◆ Description of the task
Reproduce the entries in full. Exclude all images from the copy.

◆ Data shown

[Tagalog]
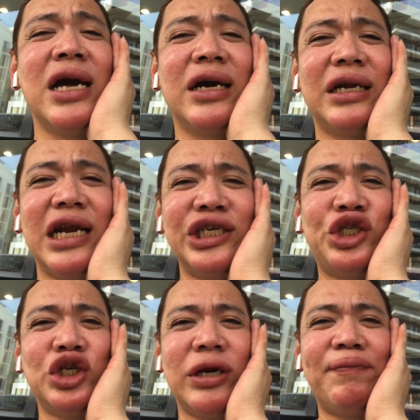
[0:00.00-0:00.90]

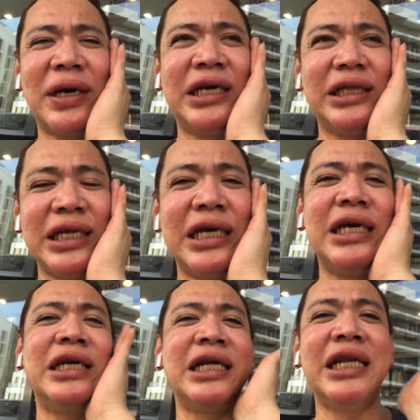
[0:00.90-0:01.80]
relasyon pag
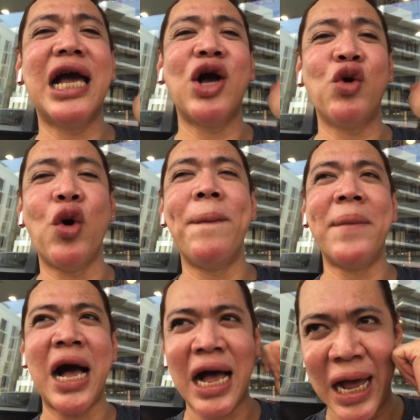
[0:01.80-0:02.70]
hindi rin ako
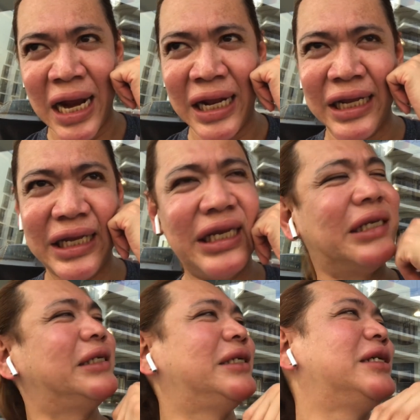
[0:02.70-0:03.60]
mahal.
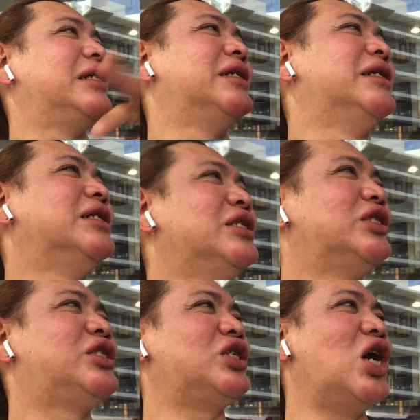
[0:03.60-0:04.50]

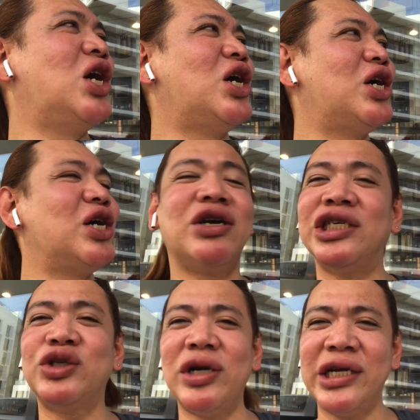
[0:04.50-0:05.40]
So,
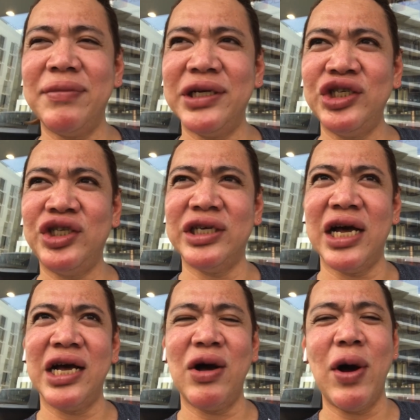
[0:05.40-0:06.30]
crush ko lang naman
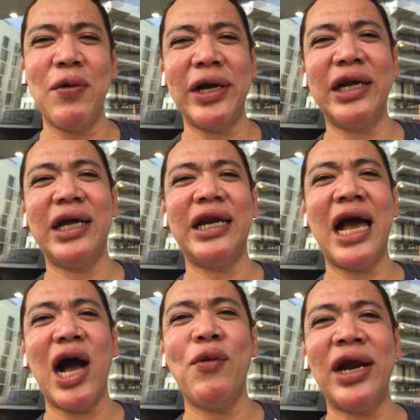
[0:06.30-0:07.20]
siya. Kawawa na,
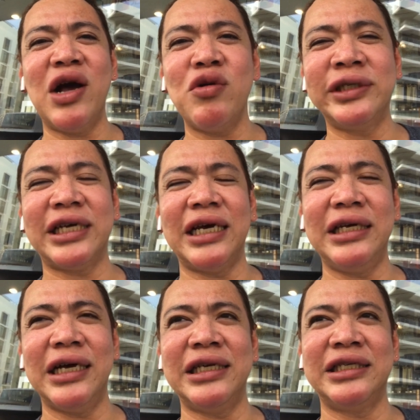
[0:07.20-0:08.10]
naawala ako sa
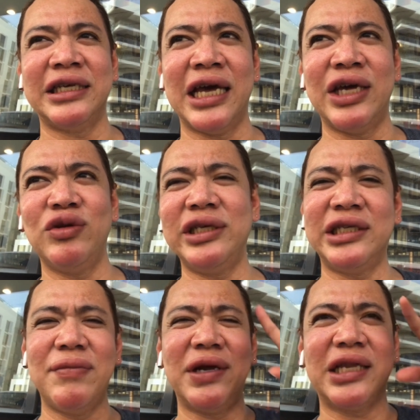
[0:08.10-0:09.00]
kanya kasi yung
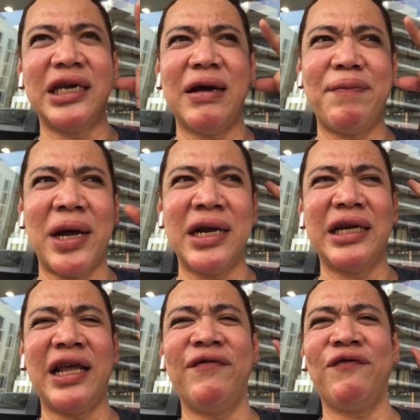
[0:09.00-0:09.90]
isang mata niya
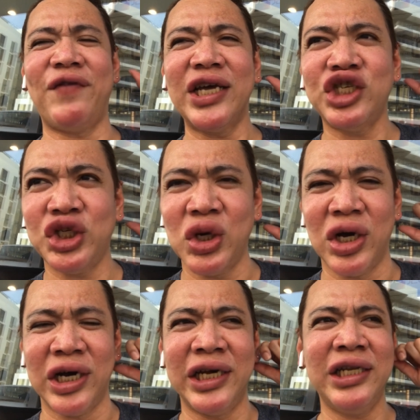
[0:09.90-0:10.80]
parang
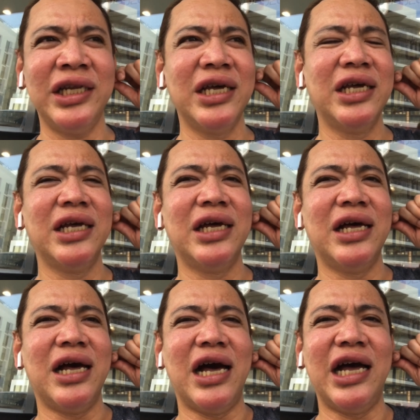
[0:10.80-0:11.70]
na-infection.
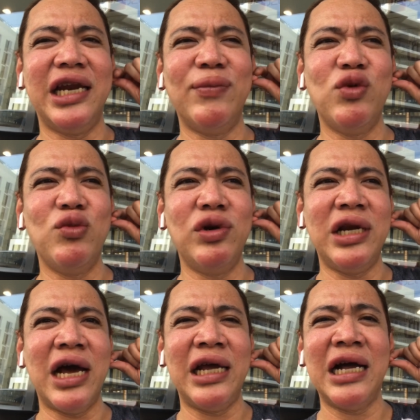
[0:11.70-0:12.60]
Uh,
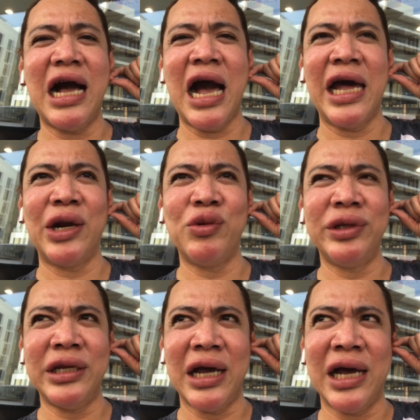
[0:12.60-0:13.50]
namumula ilang araw
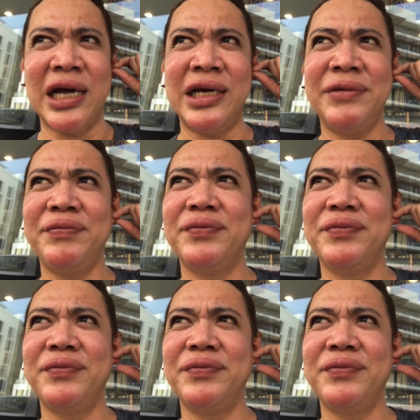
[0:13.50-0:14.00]
na.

◆ Response box
[Tagalog]
[0:00.00-0:00.90]

[0:00.90-0:01.80]
relasyon pag
[0:01.80-0:02.70]
hindi rin ako
[0:02.70-0:03.60]
mahal.
[0:03.60-0:04.50]

[0:04.50-0:05.40]
So,
[0:05.40-0:06.30]
crush ko lang naman
[0:06.30-0:07.20]
siya. Kawawa na,
[0:07.20-0:08.10]
naawala ako sa
[0:08.10-0:09.00]
kanya kasi yung
[0:09.00-0:09.90]
isang mata niya
[0:09.90-0:10.80]
parang
[0:10.80-0:11.70]
na-infection.
[0:11.70-0:12.60]
Uh,
[0:12.60-0:13.50]
namumula ilang araw
[0:13.50-0:14.00]
na.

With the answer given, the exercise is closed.